» Task description: In the copy, include every record below exactly as it appears, but no pictures.

» Extracted data:

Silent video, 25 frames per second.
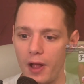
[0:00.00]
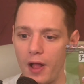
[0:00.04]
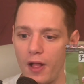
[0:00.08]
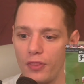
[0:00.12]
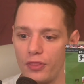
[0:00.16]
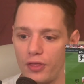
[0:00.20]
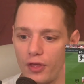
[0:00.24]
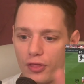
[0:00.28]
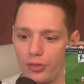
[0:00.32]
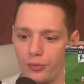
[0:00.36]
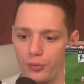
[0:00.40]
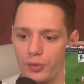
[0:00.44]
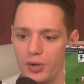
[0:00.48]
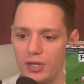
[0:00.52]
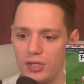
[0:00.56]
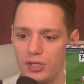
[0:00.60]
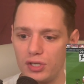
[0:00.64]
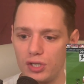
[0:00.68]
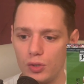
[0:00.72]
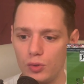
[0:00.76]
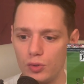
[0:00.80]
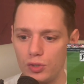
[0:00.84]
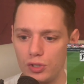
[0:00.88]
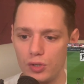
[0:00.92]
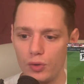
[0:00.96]
The
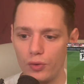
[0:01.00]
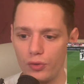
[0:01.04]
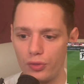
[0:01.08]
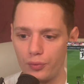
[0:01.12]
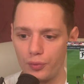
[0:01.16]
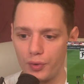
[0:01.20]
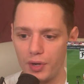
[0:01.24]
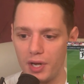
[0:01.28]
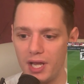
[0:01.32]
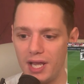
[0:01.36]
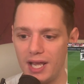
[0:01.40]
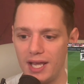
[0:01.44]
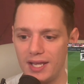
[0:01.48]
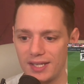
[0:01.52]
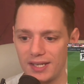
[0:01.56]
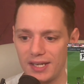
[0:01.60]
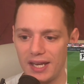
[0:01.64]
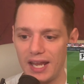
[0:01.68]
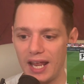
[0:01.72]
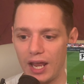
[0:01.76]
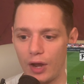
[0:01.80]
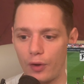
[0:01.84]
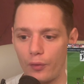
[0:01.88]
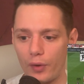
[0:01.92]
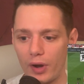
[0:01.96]
3-2-2-3 is an
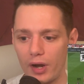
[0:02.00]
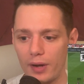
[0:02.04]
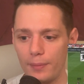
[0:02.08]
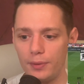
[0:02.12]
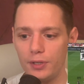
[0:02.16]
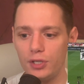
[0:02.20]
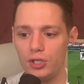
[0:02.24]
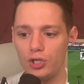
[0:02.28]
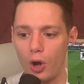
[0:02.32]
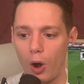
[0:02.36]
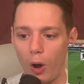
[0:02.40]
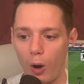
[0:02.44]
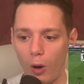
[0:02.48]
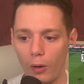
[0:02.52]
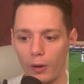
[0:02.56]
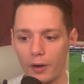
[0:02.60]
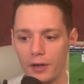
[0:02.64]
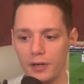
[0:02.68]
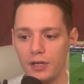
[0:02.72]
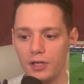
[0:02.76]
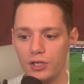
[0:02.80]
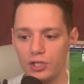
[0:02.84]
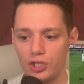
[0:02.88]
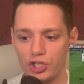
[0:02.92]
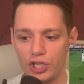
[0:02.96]
incredibly
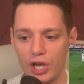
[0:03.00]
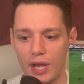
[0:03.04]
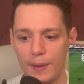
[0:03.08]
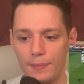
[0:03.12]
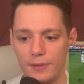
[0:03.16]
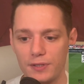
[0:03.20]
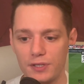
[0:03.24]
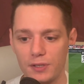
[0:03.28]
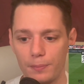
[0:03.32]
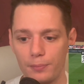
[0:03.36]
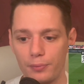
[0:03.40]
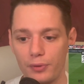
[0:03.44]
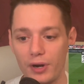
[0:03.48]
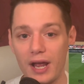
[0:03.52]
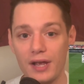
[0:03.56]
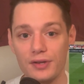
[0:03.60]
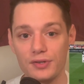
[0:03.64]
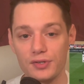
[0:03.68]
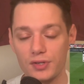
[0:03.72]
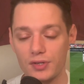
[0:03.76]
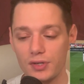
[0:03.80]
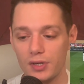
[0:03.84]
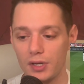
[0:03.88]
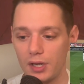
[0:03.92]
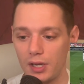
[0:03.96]
hard shape to
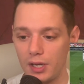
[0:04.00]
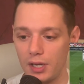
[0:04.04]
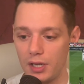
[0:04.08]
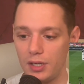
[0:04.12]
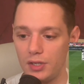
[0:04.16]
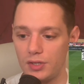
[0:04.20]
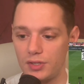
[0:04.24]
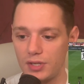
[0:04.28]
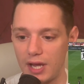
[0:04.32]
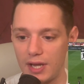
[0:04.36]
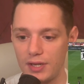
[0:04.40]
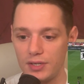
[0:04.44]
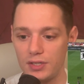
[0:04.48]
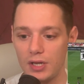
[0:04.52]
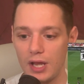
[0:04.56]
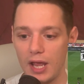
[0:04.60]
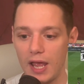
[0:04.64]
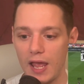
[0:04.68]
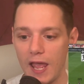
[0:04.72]
press, he says.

» Answer to this problem:
Silent video, 25 frames per second.
[0:00.00]
[0:00.04]
[0:00.08]
[0:00.12]
[0:00.16]
[0:00.20]
[0:00.24]
[0:00.28]
[0:00.32]
[0:00.36]
[0:00.40]
[0:00.44]
[0:00.48]
[0:00.52]
[0:00.56]
[0:00.60]
[0:00.64]
[0:00.68]
[0:00.72]
[0:00.76]
[0:00.80]
[0:00.84]
[0:00.88]
[0:00.92]
[0:00.96]
The
[0:01.00]
[0:01.04]
[0:01.08]
[0:01.12]
[0:01.16]
[0:01.20]
[0:01.24]
[0:01.28]
[0:01.32]
[0:01.36]
[0:01.40]
[0:01.44]
[0:01.48]
[0:01.52]
[0:01.56]
[0:01.60]
[0:01.64]
[0:01.68]
[0:01.72]
[0:01.76]
[0:01.80]
[0:01.84]
[0:01.88]
[0:01.92]
[0:01.96]
3-2-2-3 is an
[0:02.00]
[0:02.04]
[0:02.08]
[0:02.12]
[0:02.16]
[0:02.20]
[0:02.24]
[0:02.28]
[0:02.32]
[0:02.36]
[0:02.40]
[0:02.44]
[0:02.48]
[0:02.52]
[0:02.56]
[0:02.60]
[0:02.64]
[0:02.68]
[0:02.72]
[0:02.76]
[0:02.80]
[0:02.84]
[0:02.88]
[0:02.92]
[0:02.96]
incredibly
[0:03.00]
[0:03.04]
[0:03.08]
[0:03.12]
[0:03.16]
[0:03.20]
[0:03.24]
[0:03.28]
[0:03.32]
[0:03.36]
[0:03.40]
[0:03.44]
[0:03.48]
[0:03.52]
[0:03.56]
[0:03.60]
[0:03.64]
[0:03.68]
[0:03.72]
[0:03.76]
[0:03.80]
[0:03.84]
[0:03.88]
[0:03.92]
[0:03.96]
hard shape to
[0:04.00]
[0:04.04]
[0:04.08]
[0:04.12]
[0:04.16]
[0:04.20]
[0:04.24]
[0:04.28]
[0:04.32]
[0:04.36]
[0:04.40]
[0:04.44]
[0:04.48]
[0:04.52]
[0:04.56]
[0:04.60]
[0:04.64]
[0:04.68]
[0:04.72]
press, he says.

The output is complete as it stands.